Thank you once more for your valuable suggestions. They have been helpful in identifying key areas for improvement, and we are confident the resulting manuscript will be significantly clearer and more rigorous.
Sincerely,
The Authors
Thanks for your reply. The reply has addressed my concerns. I will keep the score.
Dear Reviewer go5W,
Thank you for confirming that our rebuttal has addressed your concerns.
The new benchmark against state-of-the-art models was particularly helpful. It not only resolved your request for baselines, but it strengthened the paper by demonstrating our model's unique ability to reproduce the ground-truth distribution of dynamics (RMSF), a property the more rigid baseline models lacked.
Since this evidence provides a much stronger validation of our method's core advantage, we were hopeful this might be reflected in an updated score.
Thank you again for your constructive review and engagement.
This submission introduces LD-FPG (latent diffusion for full protein generation) for generating all-atom protein conformational ensembles by fusing GNNs and latent diffusion. It uses ChebNet to encode protein conformations into low-dimensional latents, employs three pooling strategies (blind, sequential, residue-based) to balance global flexibility and local precision, and trains a diffusion model on these latents to generate new conformations followed by decoding back to Cartesian coordinates with optional dihedral regularization.

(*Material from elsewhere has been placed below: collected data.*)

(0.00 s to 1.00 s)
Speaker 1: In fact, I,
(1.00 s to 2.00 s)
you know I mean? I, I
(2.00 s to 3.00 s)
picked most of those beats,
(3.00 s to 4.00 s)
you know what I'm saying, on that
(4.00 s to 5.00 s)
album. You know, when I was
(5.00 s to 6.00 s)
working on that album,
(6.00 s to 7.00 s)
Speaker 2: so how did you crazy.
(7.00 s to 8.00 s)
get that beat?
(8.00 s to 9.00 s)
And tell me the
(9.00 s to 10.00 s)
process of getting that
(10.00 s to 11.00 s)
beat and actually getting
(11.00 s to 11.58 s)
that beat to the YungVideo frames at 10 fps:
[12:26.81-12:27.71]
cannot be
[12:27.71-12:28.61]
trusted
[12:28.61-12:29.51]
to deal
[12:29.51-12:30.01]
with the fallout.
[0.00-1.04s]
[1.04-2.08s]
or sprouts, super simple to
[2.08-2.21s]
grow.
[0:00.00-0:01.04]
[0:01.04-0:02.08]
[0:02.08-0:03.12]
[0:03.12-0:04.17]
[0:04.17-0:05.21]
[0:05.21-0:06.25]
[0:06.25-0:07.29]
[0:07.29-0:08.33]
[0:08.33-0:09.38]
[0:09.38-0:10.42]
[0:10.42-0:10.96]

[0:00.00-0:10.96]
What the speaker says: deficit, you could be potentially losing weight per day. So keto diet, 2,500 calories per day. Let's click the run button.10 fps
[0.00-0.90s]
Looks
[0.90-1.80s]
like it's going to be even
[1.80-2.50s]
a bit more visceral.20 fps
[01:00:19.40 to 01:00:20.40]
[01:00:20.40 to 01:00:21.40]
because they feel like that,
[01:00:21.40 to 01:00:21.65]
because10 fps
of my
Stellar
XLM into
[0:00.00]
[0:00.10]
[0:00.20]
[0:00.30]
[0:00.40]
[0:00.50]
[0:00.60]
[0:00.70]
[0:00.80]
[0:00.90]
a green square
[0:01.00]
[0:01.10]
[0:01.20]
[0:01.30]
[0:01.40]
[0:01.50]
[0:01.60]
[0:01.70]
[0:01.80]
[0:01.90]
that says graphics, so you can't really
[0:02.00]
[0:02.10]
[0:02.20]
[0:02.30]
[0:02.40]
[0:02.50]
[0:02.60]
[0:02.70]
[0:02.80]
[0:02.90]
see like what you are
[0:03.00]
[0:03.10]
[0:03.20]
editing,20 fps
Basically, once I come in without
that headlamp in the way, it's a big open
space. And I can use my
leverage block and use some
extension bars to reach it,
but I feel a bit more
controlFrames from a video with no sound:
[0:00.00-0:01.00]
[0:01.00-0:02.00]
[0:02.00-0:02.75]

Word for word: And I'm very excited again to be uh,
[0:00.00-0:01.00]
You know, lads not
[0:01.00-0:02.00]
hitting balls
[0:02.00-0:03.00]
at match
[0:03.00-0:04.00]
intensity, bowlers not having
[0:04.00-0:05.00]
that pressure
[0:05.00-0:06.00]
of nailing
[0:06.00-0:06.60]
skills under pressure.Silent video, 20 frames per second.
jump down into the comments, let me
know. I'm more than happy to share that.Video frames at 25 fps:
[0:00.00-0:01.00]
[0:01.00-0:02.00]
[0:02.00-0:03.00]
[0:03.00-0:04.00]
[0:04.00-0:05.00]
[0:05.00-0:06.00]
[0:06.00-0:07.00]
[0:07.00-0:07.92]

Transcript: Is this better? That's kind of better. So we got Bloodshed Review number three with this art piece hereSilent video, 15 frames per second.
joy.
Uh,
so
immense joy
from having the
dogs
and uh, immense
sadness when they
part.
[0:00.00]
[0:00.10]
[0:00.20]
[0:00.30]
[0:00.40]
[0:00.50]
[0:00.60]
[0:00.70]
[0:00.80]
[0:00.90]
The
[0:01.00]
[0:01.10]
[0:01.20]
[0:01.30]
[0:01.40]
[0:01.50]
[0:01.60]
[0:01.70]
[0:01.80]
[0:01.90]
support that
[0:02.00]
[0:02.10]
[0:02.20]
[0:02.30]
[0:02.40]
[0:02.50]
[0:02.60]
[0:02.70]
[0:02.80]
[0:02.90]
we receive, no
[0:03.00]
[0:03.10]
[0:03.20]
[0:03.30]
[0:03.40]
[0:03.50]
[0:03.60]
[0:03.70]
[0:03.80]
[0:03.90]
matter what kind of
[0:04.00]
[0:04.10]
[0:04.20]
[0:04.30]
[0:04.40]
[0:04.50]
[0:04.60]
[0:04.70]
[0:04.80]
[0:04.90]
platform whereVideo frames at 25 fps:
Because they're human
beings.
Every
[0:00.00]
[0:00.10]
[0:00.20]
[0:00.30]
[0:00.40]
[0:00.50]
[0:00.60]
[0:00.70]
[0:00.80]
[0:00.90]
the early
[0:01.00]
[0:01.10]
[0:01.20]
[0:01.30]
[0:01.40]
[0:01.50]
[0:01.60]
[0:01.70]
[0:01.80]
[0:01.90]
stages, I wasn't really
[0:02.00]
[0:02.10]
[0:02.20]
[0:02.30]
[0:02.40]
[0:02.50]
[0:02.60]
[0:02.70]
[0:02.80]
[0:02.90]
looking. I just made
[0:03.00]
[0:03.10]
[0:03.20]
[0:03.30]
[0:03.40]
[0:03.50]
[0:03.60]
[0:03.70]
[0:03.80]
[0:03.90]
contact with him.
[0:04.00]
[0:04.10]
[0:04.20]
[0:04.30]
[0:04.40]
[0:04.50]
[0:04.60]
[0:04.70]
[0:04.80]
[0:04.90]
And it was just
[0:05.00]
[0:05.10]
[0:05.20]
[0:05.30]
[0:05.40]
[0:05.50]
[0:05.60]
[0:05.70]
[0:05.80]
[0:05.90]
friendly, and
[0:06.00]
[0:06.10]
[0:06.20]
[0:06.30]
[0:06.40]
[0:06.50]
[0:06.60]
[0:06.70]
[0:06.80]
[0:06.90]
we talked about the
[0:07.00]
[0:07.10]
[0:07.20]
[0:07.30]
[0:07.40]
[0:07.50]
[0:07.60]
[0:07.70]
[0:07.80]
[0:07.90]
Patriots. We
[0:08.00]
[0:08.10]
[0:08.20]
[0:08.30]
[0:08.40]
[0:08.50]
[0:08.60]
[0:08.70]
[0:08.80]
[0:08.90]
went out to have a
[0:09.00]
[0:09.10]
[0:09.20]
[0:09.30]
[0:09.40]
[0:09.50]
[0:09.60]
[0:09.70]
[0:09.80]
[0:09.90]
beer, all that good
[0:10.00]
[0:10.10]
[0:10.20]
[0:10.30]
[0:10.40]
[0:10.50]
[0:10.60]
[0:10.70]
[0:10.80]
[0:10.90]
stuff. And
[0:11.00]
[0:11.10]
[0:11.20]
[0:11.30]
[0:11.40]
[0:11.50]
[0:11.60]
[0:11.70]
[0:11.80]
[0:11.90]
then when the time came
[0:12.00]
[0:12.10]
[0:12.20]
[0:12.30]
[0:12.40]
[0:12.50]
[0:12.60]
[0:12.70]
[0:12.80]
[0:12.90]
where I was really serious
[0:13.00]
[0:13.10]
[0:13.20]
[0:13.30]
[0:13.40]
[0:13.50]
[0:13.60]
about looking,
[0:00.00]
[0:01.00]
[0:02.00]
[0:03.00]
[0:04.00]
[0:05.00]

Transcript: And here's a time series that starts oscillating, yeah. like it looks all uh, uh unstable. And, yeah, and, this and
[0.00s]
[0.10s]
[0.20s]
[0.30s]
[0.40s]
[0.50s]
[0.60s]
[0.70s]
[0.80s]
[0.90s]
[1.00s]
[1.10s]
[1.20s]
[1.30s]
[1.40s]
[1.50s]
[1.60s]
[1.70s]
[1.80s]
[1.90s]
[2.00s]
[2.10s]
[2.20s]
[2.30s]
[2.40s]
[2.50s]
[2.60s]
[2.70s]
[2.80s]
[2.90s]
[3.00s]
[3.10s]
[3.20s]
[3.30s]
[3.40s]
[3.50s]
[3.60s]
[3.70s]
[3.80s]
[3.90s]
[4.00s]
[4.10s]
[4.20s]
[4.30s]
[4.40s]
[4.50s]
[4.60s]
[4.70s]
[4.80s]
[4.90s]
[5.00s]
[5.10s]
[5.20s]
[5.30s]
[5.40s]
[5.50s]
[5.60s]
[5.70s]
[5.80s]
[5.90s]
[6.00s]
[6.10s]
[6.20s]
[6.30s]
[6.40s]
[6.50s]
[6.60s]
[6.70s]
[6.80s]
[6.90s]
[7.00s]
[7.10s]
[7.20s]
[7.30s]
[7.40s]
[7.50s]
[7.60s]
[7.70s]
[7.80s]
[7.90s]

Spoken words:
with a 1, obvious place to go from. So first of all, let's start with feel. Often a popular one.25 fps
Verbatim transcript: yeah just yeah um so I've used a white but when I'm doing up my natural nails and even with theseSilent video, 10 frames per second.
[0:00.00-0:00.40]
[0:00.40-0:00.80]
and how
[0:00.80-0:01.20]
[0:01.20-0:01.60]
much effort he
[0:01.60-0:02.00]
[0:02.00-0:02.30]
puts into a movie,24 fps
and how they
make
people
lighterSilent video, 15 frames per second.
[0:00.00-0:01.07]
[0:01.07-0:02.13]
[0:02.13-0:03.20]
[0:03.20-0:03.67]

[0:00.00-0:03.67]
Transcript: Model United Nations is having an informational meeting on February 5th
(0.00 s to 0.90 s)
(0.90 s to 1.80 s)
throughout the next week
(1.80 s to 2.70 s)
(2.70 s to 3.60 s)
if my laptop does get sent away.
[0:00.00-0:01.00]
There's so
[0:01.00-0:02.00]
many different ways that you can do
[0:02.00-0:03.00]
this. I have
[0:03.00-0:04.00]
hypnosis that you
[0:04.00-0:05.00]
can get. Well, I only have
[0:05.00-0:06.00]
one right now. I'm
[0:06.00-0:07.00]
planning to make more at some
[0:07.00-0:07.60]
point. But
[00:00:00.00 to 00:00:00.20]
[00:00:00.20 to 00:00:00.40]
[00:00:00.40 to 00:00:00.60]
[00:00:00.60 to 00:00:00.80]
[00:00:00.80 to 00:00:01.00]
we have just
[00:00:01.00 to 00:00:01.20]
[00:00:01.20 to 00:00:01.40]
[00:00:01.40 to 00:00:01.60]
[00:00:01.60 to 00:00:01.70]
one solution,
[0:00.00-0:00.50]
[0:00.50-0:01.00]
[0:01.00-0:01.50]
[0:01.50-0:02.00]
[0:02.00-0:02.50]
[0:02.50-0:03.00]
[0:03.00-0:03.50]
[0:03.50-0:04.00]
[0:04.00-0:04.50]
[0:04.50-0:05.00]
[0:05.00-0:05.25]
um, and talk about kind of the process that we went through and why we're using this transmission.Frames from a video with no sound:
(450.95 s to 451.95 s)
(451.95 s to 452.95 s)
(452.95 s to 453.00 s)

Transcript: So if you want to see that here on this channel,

Reviewers uniformly recognized LD-FPG’s value in addressing a critical gap: generating dynamic, full-atom ensembles (a rarity compared to static/backbone-only models) and its extensive and comphrensive experimental design. Authors addressed all critical reviewer concerns during rebuttal, with most reviewers upgrading their assessments or confirming concerns were resolved. Given the consensus that LD-FPG’s core concerns were resolved, its methodological and empirical strengths, and its impact on protein modeling, I recommend accepting this submission. I encourage the authors to follow through on their commitments in the final manuscript to further strengthen the work.